Published online by Cambridge University Press: 05 June 2012
The inside of the body is the temple, the place where the awesome powers reside; internal body states are imagined in intense detail. … Any body is awesome, but the female body, possessor of the mystery of fertility and nurture, is the most awesome. In this religion of the body the female body plays the star role.
The logic of Hua mortuary cannibalism is the main subject of this chapter. This logic provides the basis for my analysis of Gimi mortuary cannibalism and Melpa mortuary practices in which pig flesh is substituted for human flesh. These examples establish the relevance of maternal and intrauterine imagery for comprehending the meaning of cannibal practice. I suggest that the primordial pull of the maternal, the unitary symbol from which all opposites emanate, establishes the moods and motivations that make Hua and Gimi cannibalism inevitable.
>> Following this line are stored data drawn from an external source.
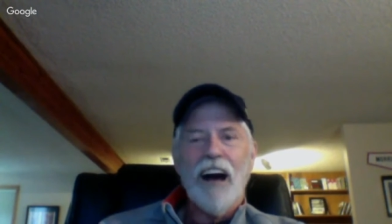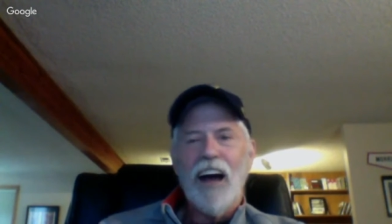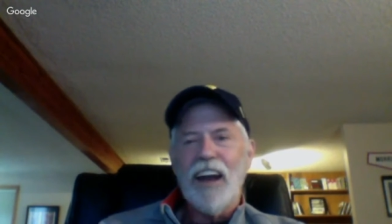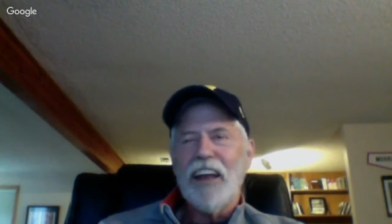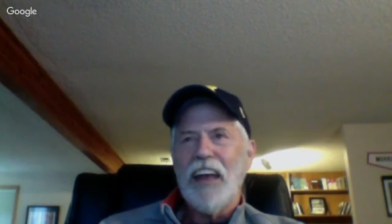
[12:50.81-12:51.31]

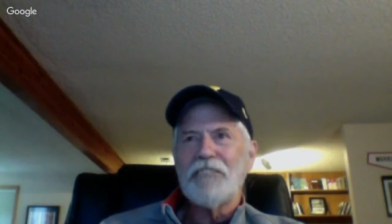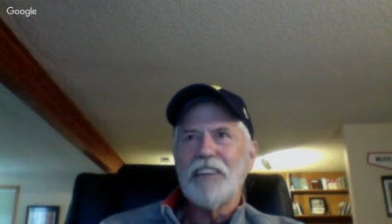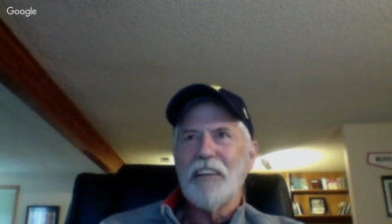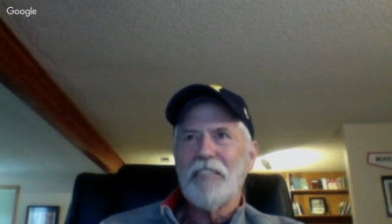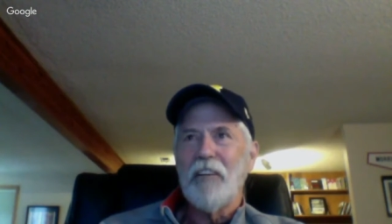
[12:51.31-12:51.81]
I didn't have
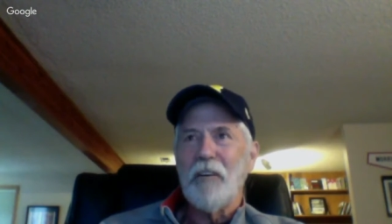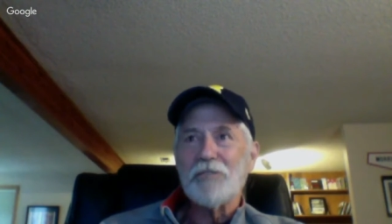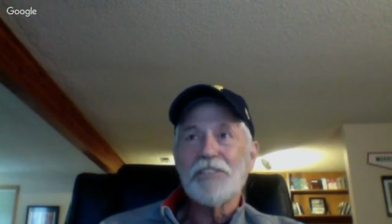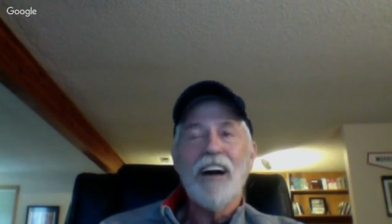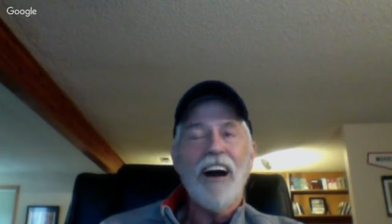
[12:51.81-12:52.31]
cell
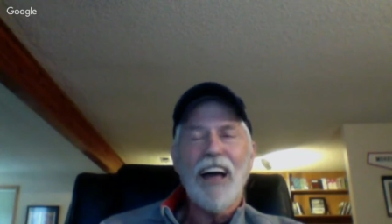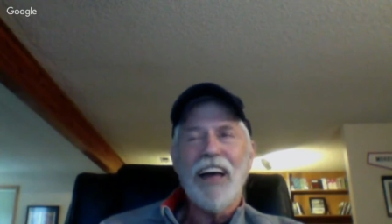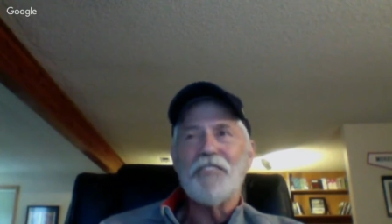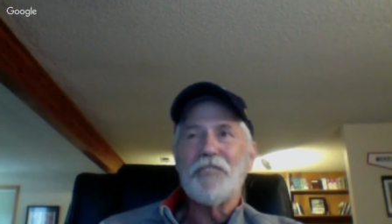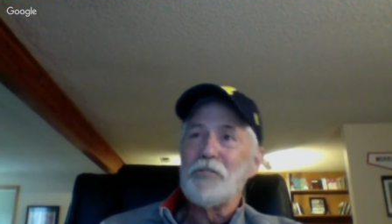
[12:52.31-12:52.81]
phones. I
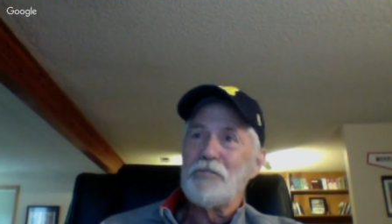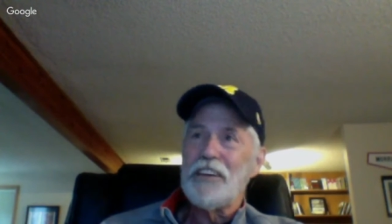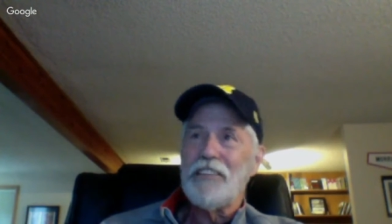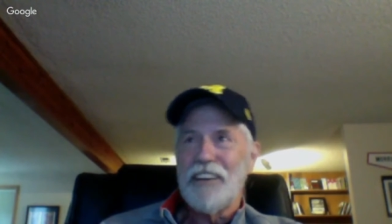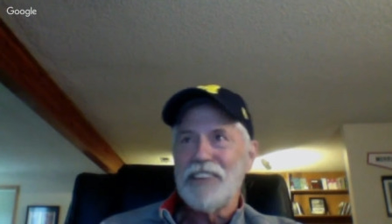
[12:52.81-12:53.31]
had 2
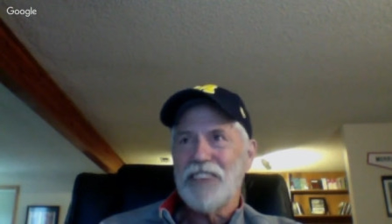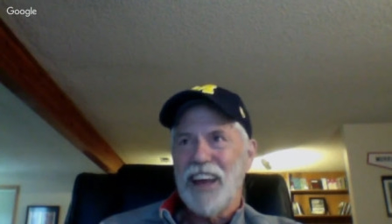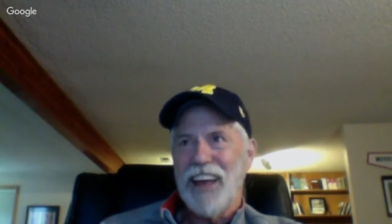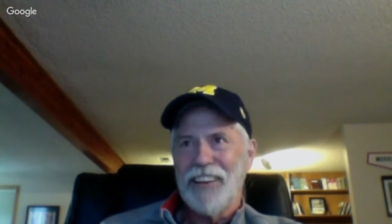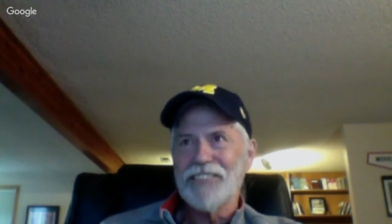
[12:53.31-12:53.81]
TV
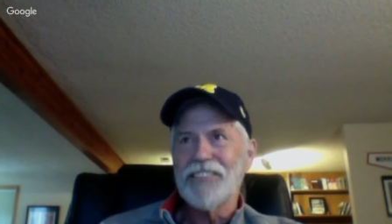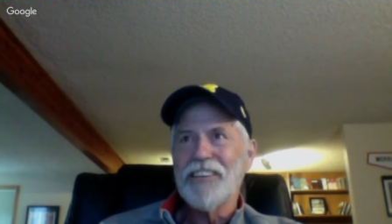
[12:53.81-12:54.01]
channels.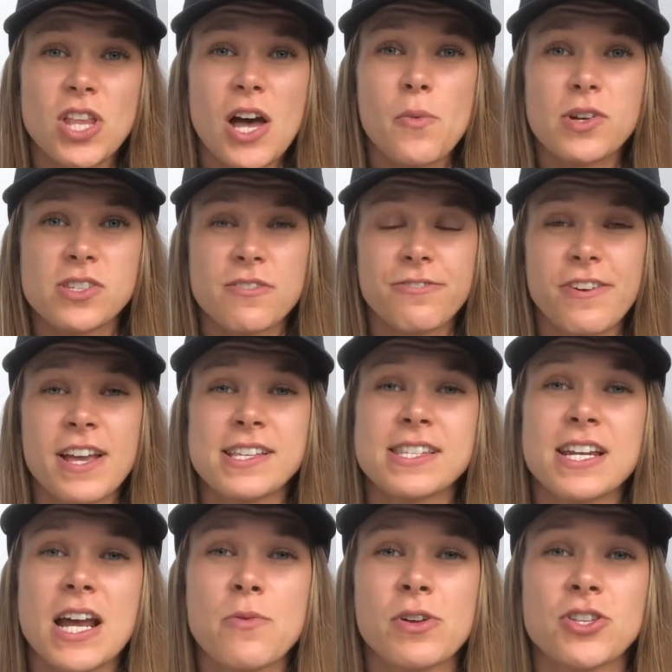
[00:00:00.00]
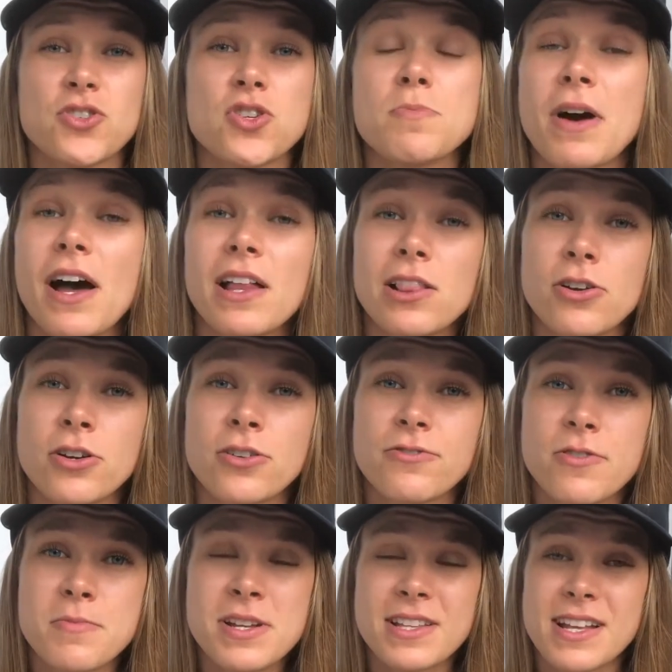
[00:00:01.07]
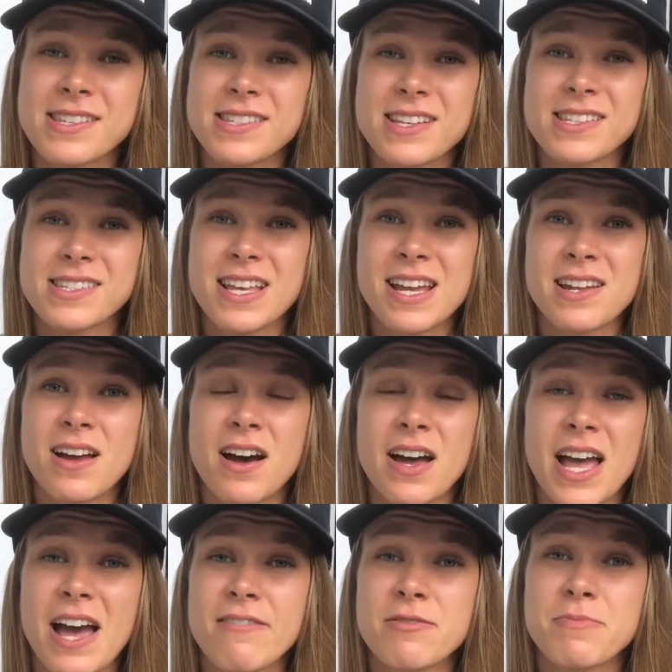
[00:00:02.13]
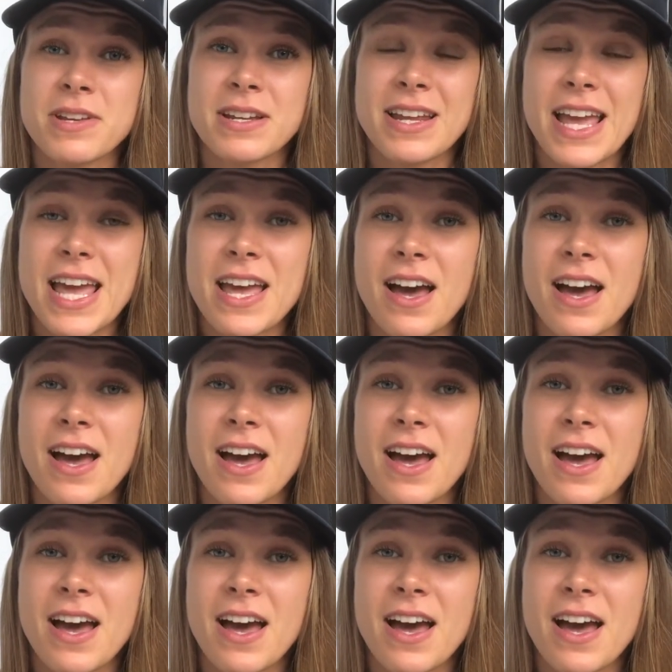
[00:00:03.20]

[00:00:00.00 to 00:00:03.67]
that was a phase that I went through, but I learned from it, and since then I haven't been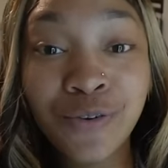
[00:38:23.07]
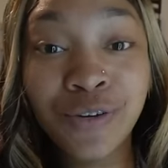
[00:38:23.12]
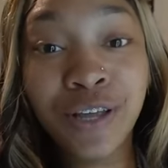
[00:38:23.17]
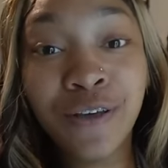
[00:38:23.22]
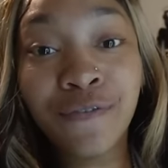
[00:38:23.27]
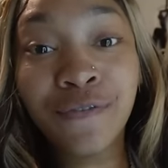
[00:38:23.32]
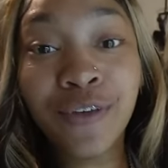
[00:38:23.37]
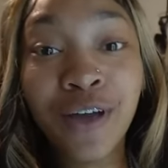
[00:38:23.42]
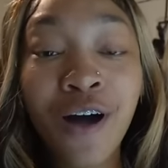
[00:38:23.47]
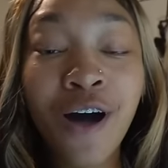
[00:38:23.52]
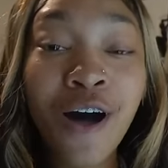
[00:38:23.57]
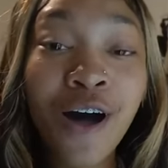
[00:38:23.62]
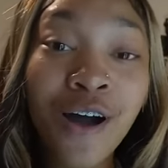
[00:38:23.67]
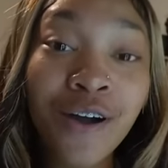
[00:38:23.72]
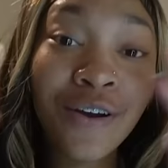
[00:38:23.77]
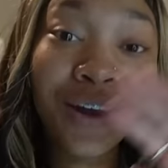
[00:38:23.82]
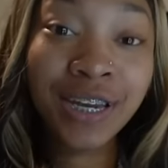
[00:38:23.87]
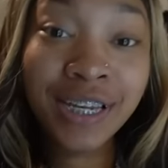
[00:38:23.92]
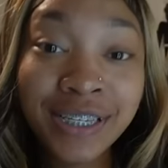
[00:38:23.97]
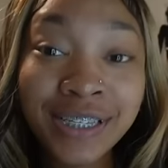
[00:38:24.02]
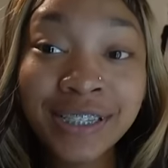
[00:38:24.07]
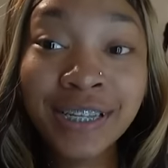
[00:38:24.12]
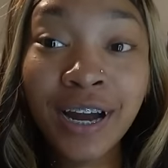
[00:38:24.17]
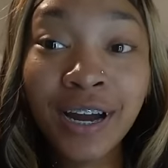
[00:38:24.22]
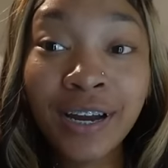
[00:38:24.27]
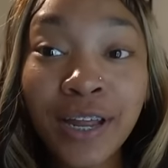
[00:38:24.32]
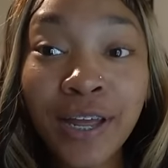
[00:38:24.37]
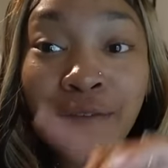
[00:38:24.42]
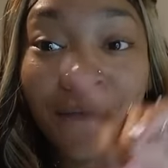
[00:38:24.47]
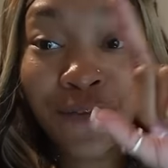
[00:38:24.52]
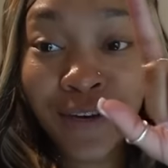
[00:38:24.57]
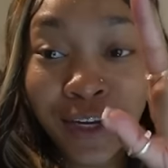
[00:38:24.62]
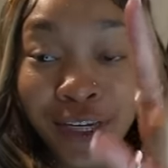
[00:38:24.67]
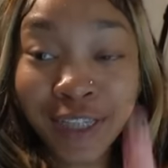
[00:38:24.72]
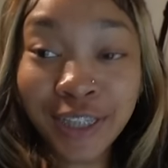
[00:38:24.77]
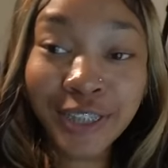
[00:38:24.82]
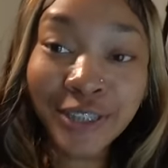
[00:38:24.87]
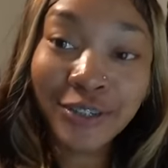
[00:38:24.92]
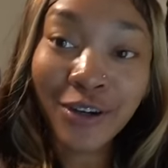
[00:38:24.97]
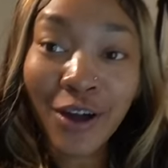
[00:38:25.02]
And if y'all already started, finish
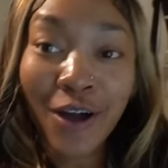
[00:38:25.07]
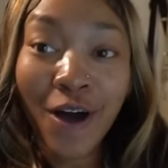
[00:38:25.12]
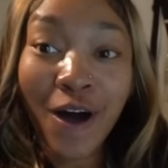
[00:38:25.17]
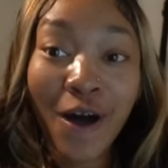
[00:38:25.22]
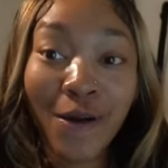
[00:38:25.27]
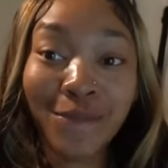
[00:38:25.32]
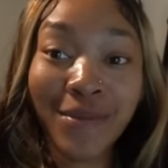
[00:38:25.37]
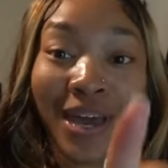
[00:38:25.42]
strong,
For both groups, cannibalism is part of a system of symbols by means of which individual and social identity are defined and biological and social reproduction ensured.
The concerns evident in Hua ontology may be tied to protein deficiency and the delayed rates of growth, relative to females, that this deficiency produces in males. The indivisibility of mother and child is also evident in Gimi ontology; however, male control of pig flesh extricates men from the cycle of cannibalism displayed by women alone.